→ **What to produce**
After reading the entries below, copy word for word the lines from the first through the line containing "[0:08.00-0:09.00]", and stop there.
═════ Entries supplied ═════
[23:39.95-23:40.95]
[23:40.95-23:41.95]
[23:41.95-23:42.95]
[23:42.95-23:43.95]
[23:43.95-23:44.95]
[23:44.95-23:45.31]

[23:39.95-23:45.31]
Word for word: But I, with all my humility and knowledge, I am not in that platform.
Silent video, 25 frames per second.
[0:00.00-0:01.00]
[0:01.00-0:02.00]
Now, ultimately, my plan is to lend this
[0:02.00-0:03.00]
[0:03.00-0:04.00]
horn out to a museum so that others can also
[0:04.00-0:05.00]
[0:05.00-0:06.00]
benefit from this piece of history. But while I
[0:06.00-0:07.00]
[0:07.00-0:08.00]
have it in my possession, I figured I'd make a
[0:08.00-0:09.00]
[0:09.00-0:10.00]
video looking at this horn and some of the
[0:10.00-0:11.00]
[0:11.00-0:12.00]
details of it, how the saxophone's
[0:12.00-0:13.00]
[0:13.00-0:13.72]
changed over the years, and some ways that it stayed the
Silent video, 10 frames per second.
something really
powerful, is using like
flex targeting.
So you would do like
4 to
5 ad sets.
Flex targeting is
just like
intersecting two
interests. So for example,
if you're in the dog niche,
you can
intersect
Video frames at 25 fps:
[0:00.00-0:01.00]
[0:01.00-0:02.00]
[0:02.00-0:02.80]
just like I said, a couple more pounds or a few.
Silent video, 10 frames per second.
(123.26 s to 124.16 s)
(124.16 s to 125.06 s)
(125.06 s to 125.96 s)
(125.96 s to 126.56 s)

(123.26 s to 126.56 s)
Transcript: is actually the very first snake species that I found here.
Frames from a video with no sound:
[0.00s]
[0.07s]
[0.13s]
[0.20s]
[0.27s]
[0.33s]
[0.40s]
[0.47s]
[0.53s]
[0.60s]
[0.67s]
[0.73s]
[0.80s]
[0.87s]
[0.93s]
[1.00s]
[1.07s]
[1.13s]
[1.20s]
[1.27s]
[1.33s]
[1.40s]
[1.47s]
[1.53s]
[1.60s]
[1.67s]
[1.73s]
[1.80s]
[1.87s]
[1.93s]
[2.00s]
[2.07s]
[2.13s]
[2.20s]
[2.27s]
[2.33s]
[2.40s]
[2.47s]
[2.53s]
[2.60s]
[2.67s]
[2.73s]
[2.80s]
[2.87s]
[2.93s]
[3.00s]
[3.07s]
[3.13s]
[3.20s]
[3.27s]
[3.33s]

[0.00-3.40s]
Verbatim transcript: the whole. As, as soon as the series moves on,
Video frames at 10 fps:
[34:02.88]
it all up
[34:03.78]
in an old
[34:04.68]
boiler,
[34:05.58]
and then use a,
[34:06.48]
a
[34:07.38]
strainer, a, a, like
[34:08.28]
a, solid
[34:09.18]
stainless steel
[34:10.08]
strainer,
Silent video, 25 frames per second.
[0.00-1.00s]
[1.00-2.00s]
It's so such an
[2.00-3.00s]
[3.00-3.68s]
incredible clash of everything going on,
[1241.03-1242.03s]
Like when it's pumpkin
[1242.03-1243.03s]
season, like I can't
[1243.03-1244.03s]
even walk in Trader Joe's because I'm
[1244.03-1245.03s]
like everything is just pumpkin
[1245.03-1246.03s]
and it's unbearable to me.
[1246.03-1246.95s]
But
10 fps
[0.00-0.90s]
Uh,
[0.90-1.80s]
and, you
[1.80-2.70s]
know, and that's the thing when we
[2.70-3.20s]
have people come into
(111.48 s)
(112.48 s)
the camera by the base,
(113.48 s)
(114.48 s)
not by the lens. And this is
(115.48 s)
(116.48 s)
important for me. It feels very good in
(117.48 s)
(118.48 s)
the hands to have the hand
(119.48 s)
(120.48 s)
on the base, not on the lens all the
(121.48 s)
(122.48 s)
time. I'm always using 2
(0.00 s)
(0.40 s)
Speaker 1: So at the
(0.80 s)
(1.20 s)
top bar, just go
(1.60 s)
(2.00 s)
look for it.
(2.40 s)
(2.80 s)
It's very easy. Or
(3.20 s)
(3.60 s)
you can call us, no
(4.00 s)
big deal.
═════
→ **Response to this task**
[23:39.95-23:40.95]
[23:40.95-23:41.95]
[23:41.95-23:42.95]
[23:42.95-23:43.95]
[23:43.95-23:44.95]
[23:44.95-23:45.31]

[23:39.95-23:45.31]
Word for word: But I, with all my humility and knowledge, I am not in that platform.
Silent video, 25 frames per second.
[0:00.00-0:01.00]
[0:01.00-0:02.00]
Now, ultimately, my plan is to lend this
[0:02.00-0:03.00]
[0:03.00-0:04.00]
horn out to a museum so that others can also
[0:04.00-0:05.00]
[0:05.00-0:06.00]
benefit from this piece of history. But while I
[0:06.00-0:07.00]
[0:07.00-0:08.00]
have it in my possession, I figured I'd make a
[0:08.00-0:09.00]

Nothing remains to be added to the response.